I loved Hannah and Her Sisters. It came from that halcyon time (whatever the hell that actually means) in Allen's movie making -- the decade and a half centered around the 1980s when the ink that formed in drops at the nib of his prolific pen was all pearls ... and movies upon movies, each of deceptive depth, bounced like too many little pink playground balls before our eyes. In New York, these balls were called Spaldeens, though you would have spelled them correctly "Spaldings". Wisdom cloaked in neurotic New Yorkese.
One of the great moments in Hannah is a meal around a large table in a New York apartment. I can think of no other scene that conveys that New York better, by inhabiting so intimately the room in which the complexity of Manhattan life takes place.
Then there's a scene when Woody walks around the Upper West Side, including a portion on Broadway. I cannot quite place the actual location though I know I know it well. It's like trying to remember a dream. The knowledge is there, deeply ingrained, but not responding. Of course, Hannah was filmed almost 30 years ago.
A street setting caught on film becomes a historical record of place. But why can't I remember?
Our minds distill the past. Then we construct narratives that link these memories together. We are trying to explain ourselves to ourselves. This is literally the story of our lives as told to us by us. It helps us take meaning out of the mincemeat of experience. But we only achieve this by blurring the rest.
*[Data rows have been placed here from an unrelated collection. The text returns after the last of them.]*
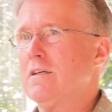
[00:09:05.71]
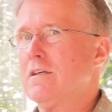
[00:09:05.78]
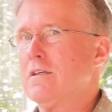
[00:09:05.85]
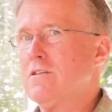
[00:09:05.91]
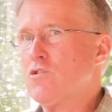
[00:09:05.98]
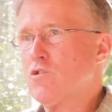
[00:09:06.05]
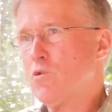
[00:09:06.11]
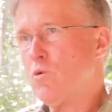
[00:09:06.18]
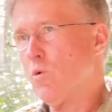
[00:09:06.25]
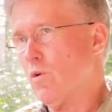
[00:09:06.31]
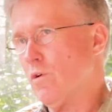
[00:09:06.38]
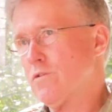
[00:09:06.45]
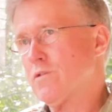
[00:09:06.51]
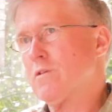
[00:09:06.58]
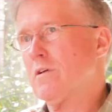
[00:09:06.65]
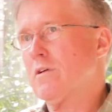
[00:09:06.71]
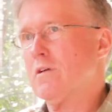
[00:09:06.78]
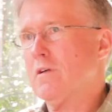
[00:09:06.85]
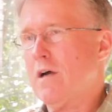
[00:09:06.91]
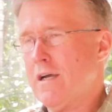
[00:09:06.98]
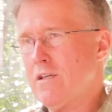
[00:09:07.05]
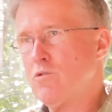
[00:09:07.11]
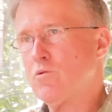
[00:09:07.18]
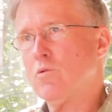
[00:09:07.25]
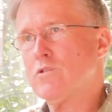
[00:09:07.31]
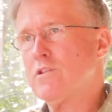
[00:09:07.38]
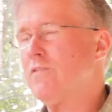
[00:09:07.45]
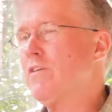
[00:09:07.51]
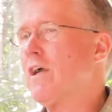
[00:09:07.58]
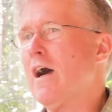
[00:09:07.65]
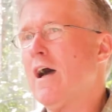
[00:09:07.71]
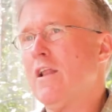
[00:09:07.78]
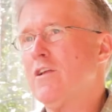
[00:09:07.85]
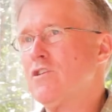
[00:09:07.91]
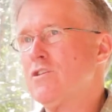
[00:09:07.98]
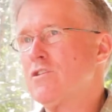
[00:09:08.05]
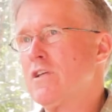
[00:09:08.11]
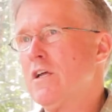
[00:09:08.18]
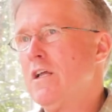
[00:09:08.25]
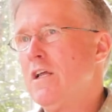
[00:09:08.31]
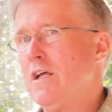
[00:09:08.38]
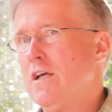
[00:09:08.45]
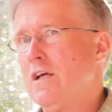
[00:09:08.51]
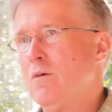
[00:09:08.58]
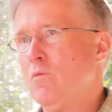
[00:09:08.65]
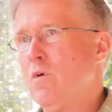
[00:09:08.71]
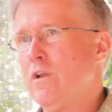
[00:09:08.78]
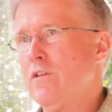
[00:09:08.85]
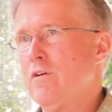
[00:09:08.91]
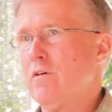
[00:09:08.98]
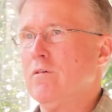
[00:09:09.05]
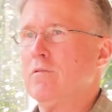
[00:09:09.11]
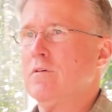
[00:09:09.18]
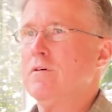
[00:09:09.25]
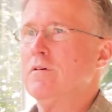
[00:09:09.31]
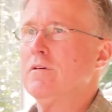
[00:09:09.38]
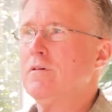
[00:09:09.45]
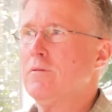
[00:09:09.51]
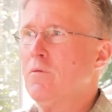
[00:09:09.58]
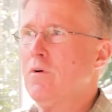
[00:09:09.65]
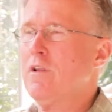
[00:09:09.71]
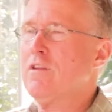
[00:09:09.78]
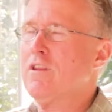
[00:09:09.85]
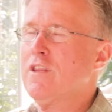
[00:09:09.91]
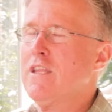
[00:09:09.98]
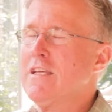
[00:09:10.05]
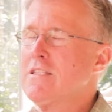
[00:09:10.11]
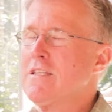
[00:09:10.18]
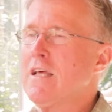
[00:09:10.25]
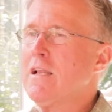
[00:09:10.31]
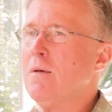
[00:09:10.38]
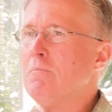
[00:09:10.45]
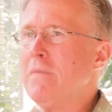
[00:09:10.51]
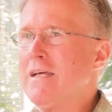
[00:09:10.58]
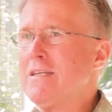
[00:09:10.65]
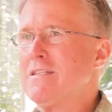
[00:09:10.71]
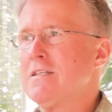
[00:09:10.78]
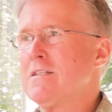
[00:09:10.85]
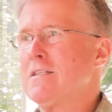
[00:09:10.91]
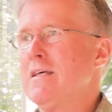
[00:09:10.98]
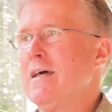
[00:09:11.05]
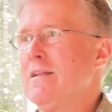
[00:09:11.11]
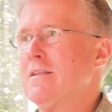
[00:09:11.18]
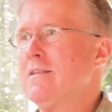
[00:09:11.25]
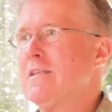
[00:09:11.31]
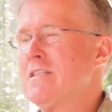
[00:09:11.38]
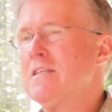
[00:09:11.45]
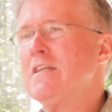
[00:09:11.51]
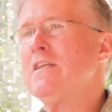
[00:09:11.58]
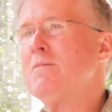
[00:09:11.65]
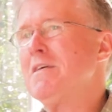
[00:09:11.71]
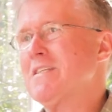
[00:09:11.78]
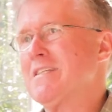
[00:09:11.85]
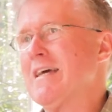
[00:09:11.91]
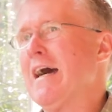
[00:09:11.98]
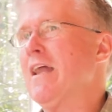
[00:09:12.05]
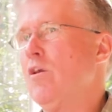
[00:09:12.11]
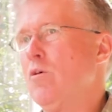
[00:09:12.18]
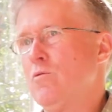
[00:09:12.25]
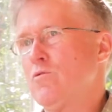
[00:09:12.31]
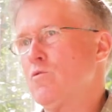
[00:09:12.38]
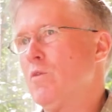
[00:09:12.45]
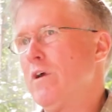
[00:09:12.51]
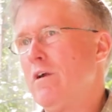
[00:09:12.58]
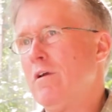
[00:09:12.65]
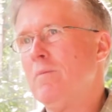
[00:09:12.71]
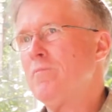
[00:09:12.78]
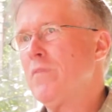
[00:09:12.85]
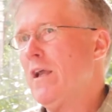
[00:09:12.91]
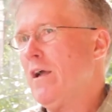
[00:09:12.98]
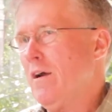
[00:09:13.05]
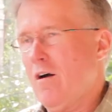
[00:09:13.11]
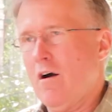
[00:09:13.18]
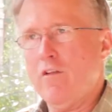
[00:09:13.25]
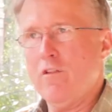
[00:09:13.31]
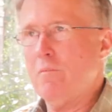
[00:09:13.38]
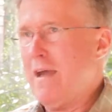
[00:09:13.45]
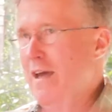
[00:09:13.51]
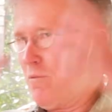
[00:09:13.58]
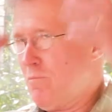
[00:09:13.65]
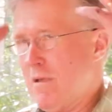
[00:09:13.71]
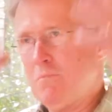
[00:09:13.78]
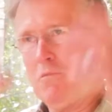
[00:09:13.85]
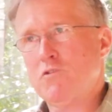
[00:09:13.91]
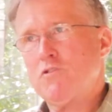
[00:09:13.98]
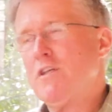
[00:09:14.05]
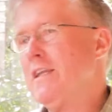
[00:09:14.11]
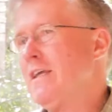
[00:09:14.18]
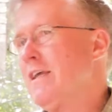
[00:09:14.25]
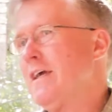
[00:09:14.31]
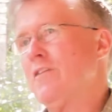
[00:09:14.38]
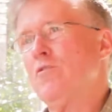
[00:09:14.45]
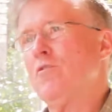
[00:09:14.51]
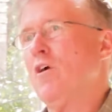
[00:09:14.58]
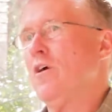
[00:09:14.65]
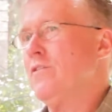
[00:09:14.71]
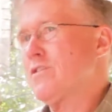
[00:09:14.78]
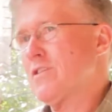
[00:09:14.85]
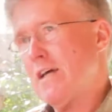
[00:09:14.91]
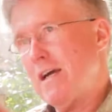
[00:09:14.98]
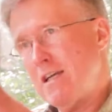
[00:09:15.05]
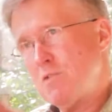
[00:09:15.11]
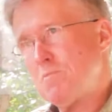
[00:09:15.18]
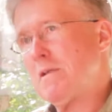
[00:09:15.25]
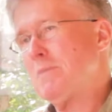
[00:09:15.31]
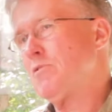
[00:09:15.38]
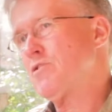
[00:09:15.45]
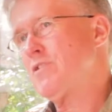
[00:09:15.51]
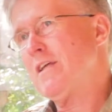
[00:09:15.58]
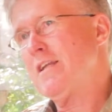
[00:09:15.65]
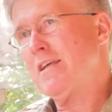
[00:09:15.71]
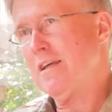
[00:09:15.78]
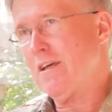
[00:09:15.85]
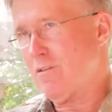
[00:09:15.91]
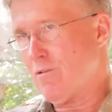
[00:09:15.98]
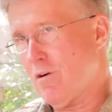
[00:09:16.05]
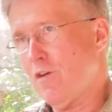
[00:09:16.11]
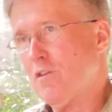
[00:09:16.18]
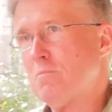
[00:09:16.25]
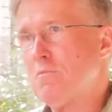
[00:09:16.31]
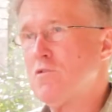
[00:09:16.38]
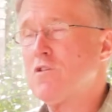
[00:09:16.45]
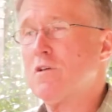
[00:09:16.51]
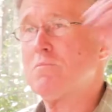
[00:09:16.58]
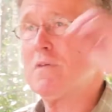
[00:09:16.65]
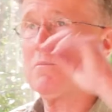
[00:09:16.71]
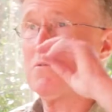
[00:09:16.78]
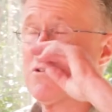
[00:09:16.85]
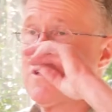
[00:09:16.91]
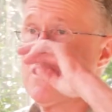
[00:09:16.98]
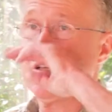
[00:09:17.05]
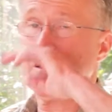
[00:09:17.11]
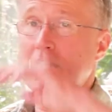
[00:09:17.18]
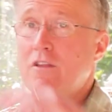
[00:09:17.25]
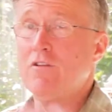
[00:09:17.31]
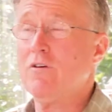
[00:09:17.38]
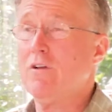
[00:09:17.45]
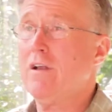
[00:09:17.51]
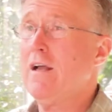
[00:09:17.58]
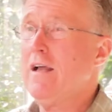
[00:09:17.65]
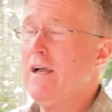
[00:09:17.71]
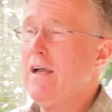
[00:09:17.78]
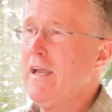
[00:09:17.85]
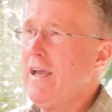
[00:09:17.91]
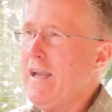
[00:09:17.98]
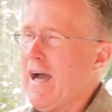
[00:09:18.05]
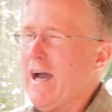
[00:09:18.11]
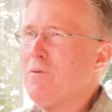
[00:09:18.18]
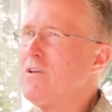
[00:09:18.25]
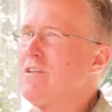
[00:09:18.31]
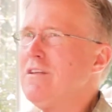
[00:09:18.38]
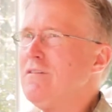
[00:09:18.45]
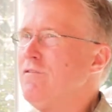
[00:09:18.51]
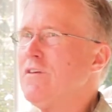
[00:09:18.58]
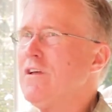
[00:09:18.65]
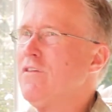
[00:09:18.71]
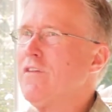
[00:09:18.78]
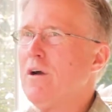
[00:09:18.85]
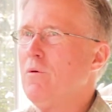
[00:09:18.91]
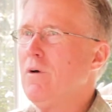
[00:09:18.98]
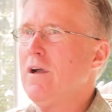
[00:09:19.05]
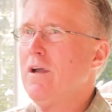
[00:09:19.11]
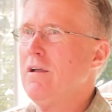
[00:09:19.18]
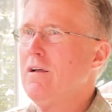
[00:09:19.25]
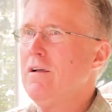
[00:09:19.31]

schools, high schools, even colleges. One of the things they lament is that they seem to be silos, where all the math people stay together, all the science people stay together, all the music people stay together. And Ottawa didn't feel that way.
Even when confronted with the actual photographic record of it, we see only our memory.
I mean, who really remembers when a gallon of gasoline cost $1.03, as it does at one gas station in Crimes and Misdemeanors (1989)? Who remembers when you could see a whole row of pay telephones like in Manhattan (1979)? Who else finds it odd to see interior shots of New York offices where the electric typewriter, not the computer, is the professional's writing tool, as in Manhattan Murder Mystery (1993)?
And btw, exactly where was Klein's Pharmacy on Broadway?